Your assignment
Please return only the lines between the line with "[00:00:01.00 to 00:00:01.25]" and the final line of the entries, both included, and exclude pictures.

** Opening Source data block **

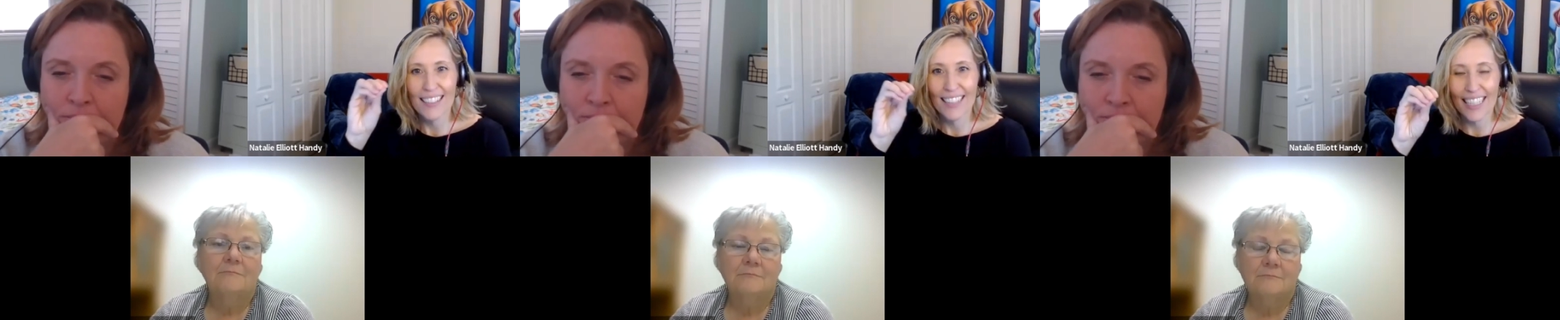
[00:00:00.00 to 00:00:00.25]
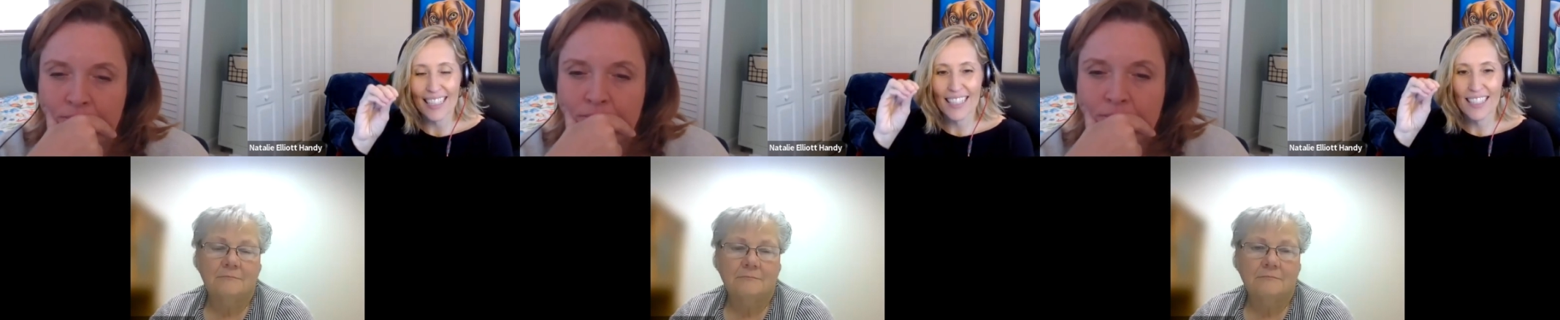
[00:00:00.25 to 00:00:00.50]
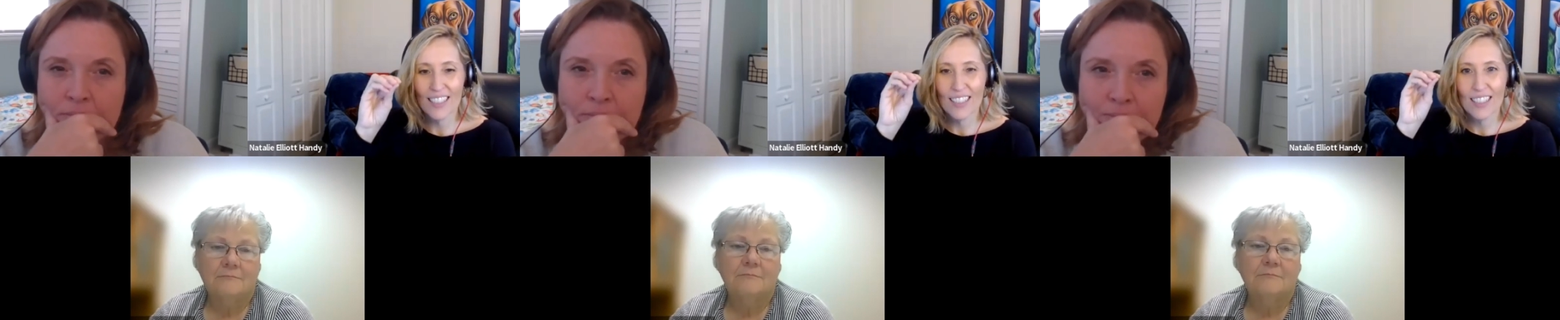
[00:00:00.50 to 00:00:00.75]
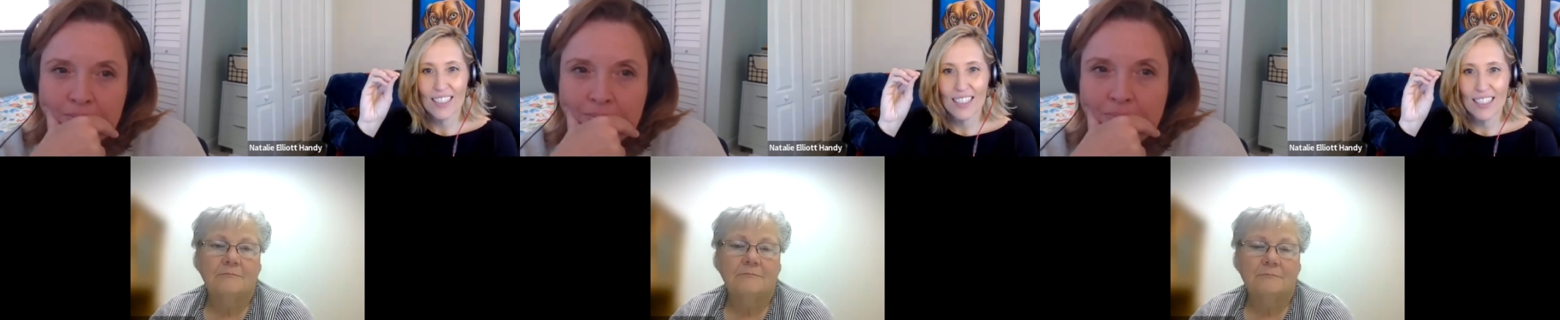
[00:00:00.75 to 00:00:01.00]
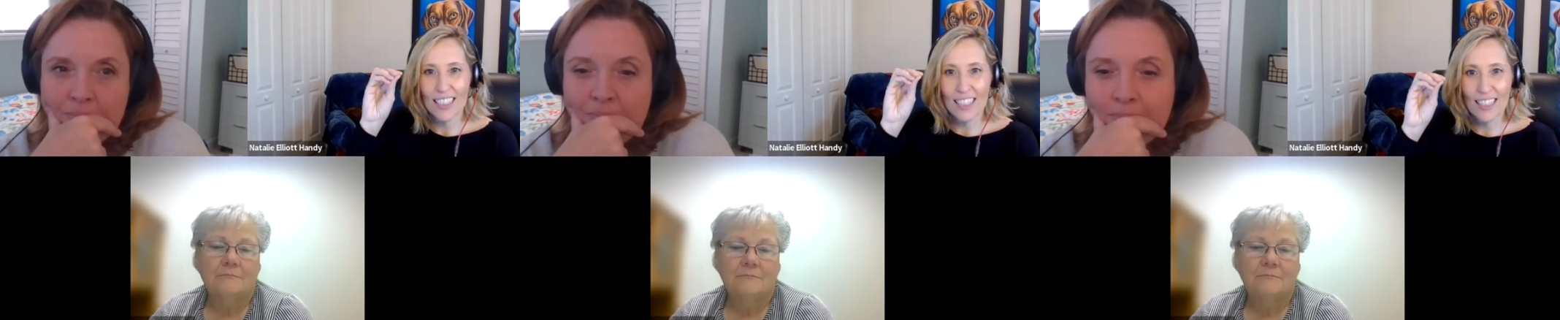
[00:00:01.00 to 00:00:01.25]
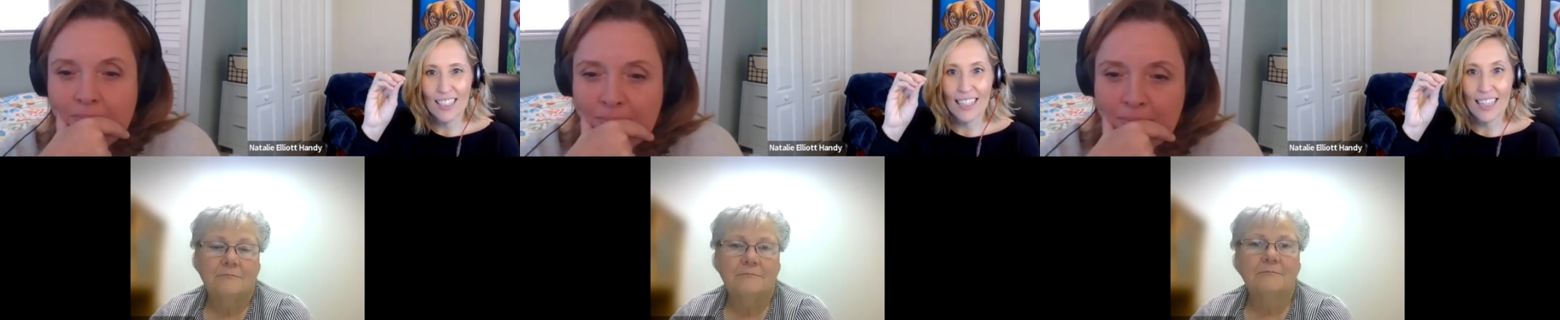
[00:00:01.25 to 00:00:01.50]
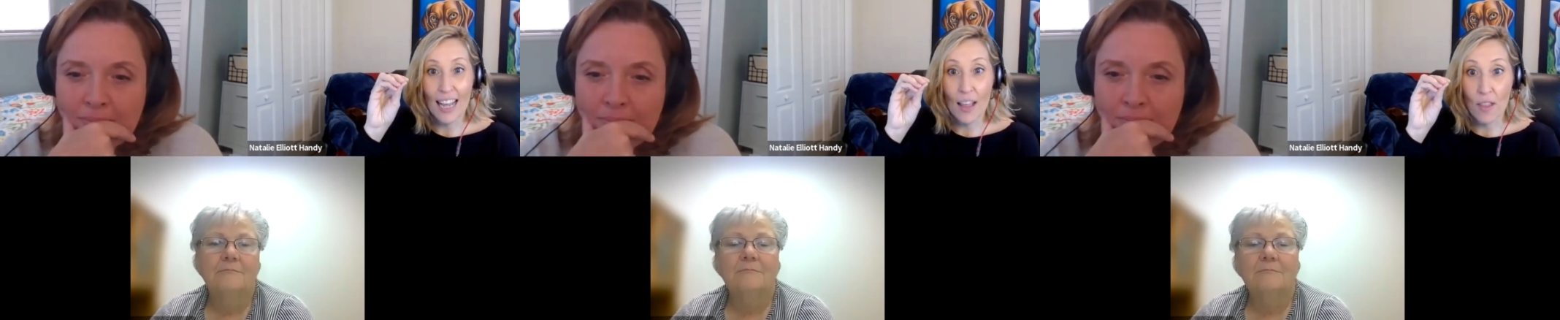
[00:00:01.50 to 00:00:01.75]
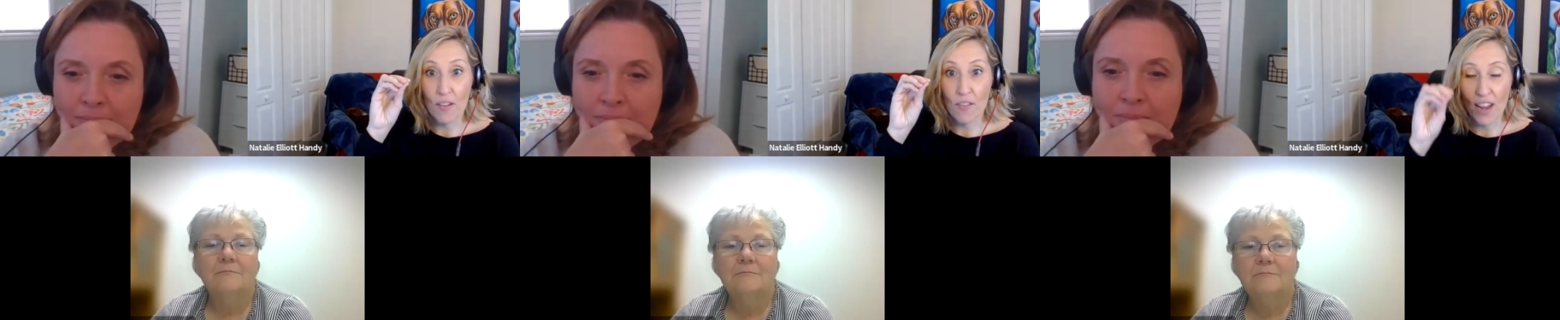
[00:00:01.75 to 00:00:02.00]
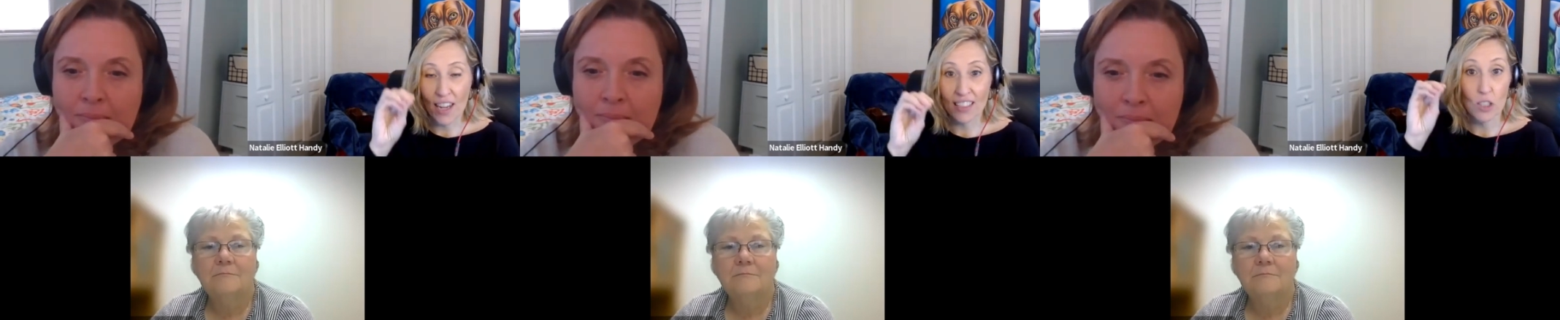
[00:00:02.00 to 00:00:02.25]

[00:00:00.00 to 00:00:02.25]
Speaker 1: Like, it, and, and the fact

** Closing Source data block **

Written answer
[00:00:01.00 to 00:00:01.25]
[00:00:01.25 to 00:00:01.50]
[00:00:01.50 to 00:00:01.75]
[00:00:01.75 to 00:00:02.00]
[00:00:02.00 to 00:00:02.25]

[00:00:00.00 to 00:00:02.25]
Speaker 1: Like, it, and, and the fact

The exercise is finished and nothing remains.